#### EXTRACTED ENTRIES
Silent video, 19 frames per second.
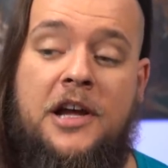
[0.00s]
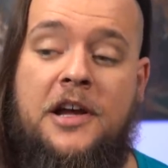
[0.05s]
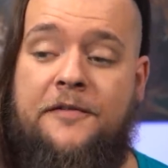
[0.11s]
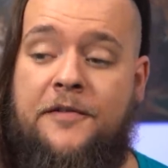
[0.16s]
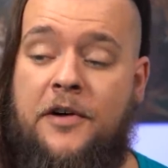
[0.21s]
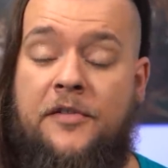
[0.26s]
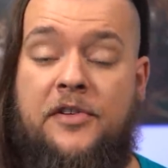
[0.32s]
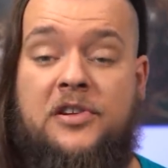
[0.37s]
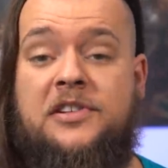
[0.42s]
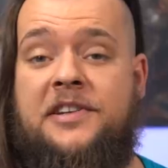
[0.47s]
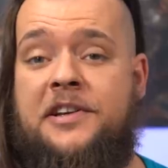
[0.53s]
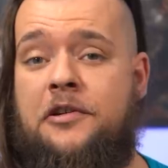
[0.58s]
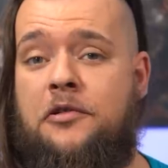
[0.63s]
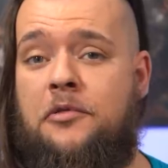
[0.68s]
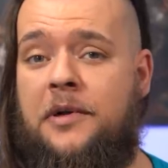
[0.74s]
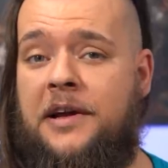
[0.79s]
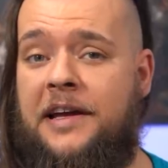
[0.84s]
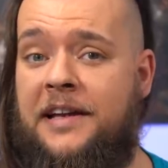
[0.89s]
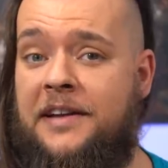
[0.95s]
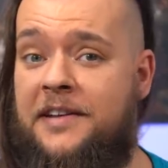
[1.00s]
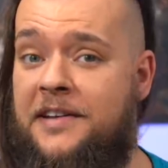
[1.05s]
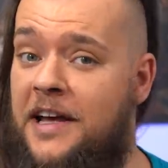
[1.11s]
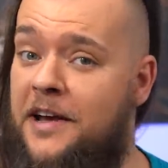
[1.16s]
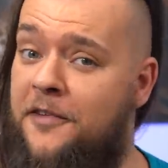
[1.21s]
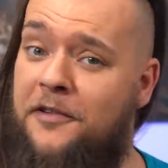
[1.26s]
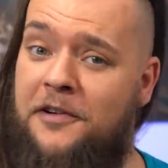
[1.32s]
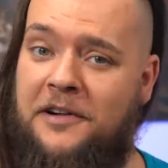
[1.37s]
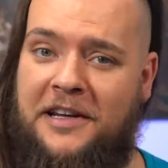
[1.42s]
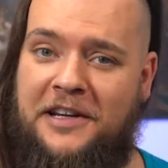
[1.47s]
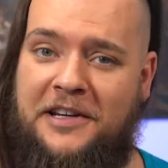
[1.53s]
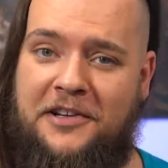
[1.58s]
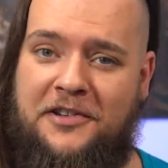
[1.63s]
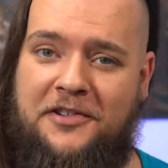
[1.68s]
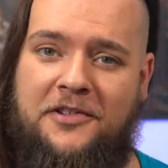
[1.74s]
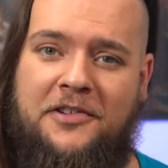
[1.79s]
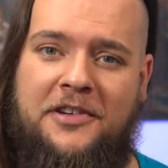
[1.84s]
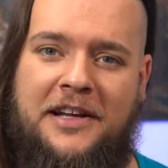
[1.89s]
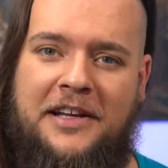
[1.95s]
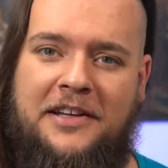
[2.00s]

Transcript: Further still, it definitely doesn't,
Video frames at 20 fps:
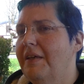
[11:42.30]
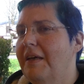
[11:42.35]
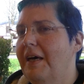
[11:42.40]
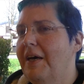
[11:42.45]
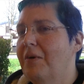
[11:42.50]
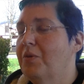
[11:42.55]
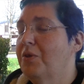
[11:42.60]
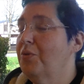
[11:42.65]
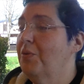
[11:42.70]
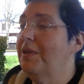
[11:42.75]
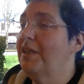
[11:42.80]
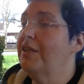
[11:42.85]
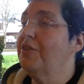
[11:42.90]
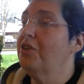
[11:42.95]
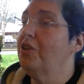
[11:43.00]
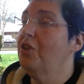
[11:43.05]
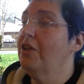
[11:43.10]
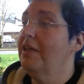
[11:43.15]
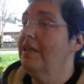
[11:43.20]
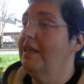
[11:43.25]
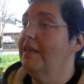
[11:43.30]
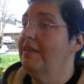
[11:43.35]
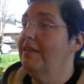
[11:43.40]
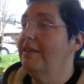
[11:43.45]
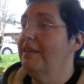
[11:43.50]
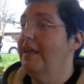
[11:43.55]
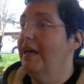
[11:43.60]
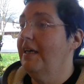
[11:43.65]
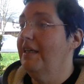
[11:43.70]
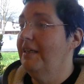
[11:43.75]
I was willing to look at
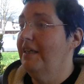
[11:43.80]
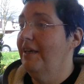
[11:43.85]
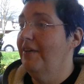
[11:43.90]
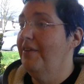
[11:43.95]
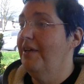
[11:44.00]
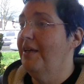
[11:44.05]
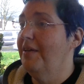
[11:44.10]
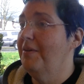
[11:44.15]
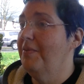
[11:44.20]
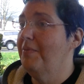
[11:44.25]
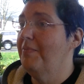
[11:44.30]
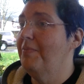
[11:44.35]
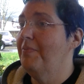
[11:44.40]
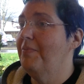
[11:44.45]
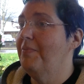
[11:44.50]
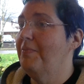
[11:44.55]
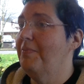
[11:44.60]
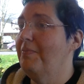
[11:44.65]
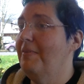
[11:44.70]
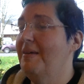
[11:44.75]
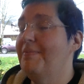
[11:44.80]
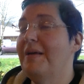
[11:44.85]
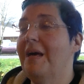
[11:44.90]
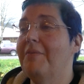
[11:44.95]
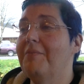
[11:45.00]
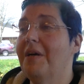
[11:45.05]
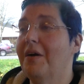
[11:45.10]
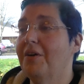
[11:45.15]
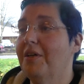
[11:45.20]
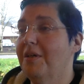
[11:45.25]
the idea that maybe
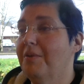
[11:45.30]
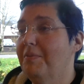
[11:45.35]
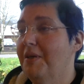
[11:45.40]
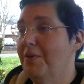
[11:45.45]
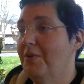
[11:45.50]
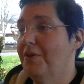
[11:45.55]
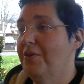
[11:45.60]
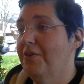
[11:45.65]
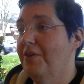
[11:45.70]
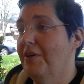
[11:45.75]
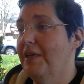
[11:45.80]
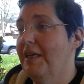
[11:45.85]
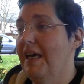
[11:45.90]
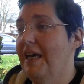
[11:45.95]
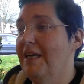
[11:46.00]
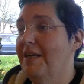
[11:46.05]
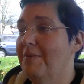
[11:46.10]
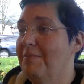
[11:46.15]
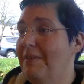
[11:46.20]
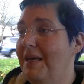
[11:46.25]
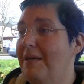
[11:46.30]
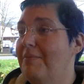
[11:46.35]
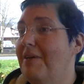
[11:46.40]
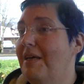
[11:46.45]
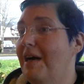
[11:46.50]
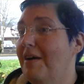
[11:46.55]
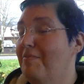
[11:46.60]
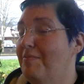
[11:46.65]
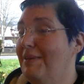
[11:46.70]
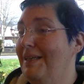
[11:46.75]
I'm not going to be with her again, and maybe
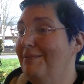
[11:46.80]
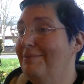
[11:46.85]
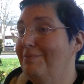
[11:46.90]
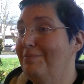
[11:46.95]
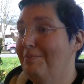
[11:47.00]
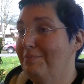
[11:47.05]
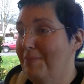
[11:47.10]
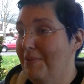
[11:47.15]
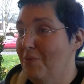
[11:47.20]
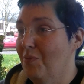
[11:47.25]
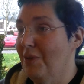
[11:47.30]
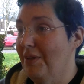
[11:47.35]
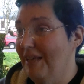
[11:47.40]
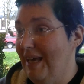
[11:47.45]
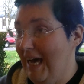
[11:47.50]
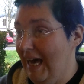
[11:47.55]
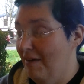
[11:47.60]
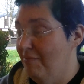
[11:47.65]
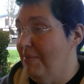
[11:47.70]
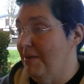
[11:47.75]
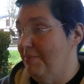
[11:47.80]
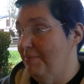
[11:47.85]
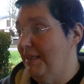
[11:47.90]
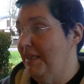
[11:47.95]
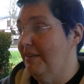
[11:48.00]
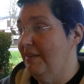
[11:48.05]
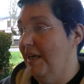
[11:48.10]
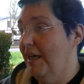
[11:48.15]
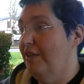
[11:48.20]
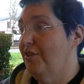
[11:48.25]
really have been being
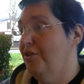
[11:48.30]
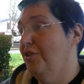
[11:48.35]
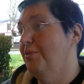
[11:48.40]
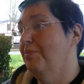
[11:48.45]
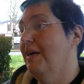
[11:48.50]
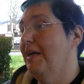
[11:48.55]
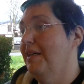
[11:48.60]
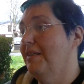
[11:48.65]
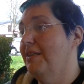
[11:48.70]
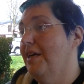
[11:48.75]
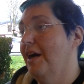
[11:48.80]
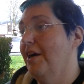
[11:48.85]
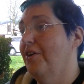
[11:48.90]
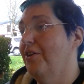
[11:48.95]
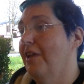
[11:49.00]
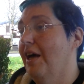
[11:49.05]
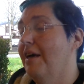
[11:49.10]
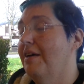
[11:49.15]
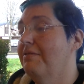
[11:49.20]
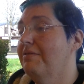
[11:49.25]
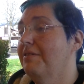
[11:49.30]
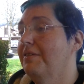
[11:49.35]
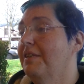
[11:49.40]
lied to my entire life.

#### AIM OF THE EXERCISE
All of the records above are to be copied exactly, minus the pictures.

#### ANSWER BOX
Silent video, 19 frames per second.
[0.00s]
[0.05s]
[0.11s]
[0.16s]
[0.21s]
[0.26s]
[0.32s]
[0.37s]
[0.42s]
[0.47s]
[0.53s]
[0.58s]
[0.63s]
[0.68s]
[0.74s]
[0.79s]
[0.84s]
[0.89s]
[0.95s]
[1.00s]
[1.05s]
[1.11s]
[1.16s]
[1.21s]
[1.26s]
[1.32s]
[1.37s]
[1.42s]
[1.47s]
[1.53s]
[1.58s]
[1.63s]
[1.68s]
[1.74s]
[1.79s]
[1.84s]
[1.89s]
[1.95s]
[2.00s]

Transcript: Further still, it definitely doesn't,
Video frames at 20 fps:
[11:42.30]
[11:42.35]
[11:42.40]
[11:42.45]
[11:42.50]
[11:42.55]
[11:42.60]
[11:42.65]
[11:42.70]
[11:42.75]
[11:42.80]
[11:42.85]
[11:42.90]
[11:42.95]
[11:43.00]
[11:43.05]
[11:43.10]
[11:43.15]
[11:43.20]
[11:43.25]
[11:43.30]
[11:43.35]
[11:43.40]
[11:43.45]
[11:43.50]
[11:43.55]
[11:43.60]
[11:43.65]
[11:43.70]
[11:43.75]
I was willing to look at
[11:43.80]
[11:43.85]
[11:43.90]
[11:43.95]
[11:44.00]
[11:44.05]
[11:44.10]
[11:44.15]
[11:44.20]
[11:44.25]
[11:44.30]
[11:44.35]
[11:44.40]
[11:44.45]
[11:44.50]
[11:44.55]
[11:44.60]
[11:44.65]
[11:44.70]
[11:44.75]
[11:44.80]
[11:44.85]
[11:44.90]
[11:44.95]
[11:45.00]
[11:45.05]
[11:45.10]
[11:45.15]
[11:45.20]
[11:45.25]
the idea that maybe
[11:45.30]
[11:45.35]
[11:45.40]
[11:45.45]
[11:45.50]
[11:45.55]
[11:45.60]
[11:45.65]
[11:45.70]
[11:45.75]
[11:45.80]
[11:45.85]
[11:45.90]
[11:45.95]
[11:46.00]
[11:46.05]
[11:46.10]
[11:46.15]
[11:46.20]
[11:46.25]
[11:46.30]
[11:46.35]
[11:46.40]
[11:46.45]
[11:46.50]
[11:46.55]
[11:46.60]
[11:46.65]
[11:46.70]
[11:46.75]
I'm not going to be with her again, and maybe
[11:46.80]
[11:46.85]
[11:46.90]
[11:46.95]
[11:47.00]
[11:47.05]
[11:47.10]
[11:47.15]
[11:47.20]
[11:47.25]
[11:47.30]
[11:47.35]
[11:47.40]
[11:47.45]
[11:47.50]
[11:47.55]
[11:47.60]
[11:47.65]
[11:47.70]
[11:47.75]
[11:47.80]
[11:47.85]
[11:47.90]
[11:47.95]
[11:48.00]
[11:48.05]
[11:48.10]
[11:48.15]
[11:48.20]
[11:48.25]
really have been being
[11:48.30]
[11:48.35]
[11:48.40]
[11:48.45]
[11:48.50]
[11:48.55]
[11:48.60]
[11:48.65]
[11:48.70]
[11:48.75]
[11:48.80]
[11:48.85]
[11:48.90]
[11:48.95]
[11:49.00]
[11:49.05]
[11:49.10]
[11:49.15]
[11:49.20]
[11:49.25]
[11:49.30]
[11:49.35]
[11:49.40]
lied to my entire life.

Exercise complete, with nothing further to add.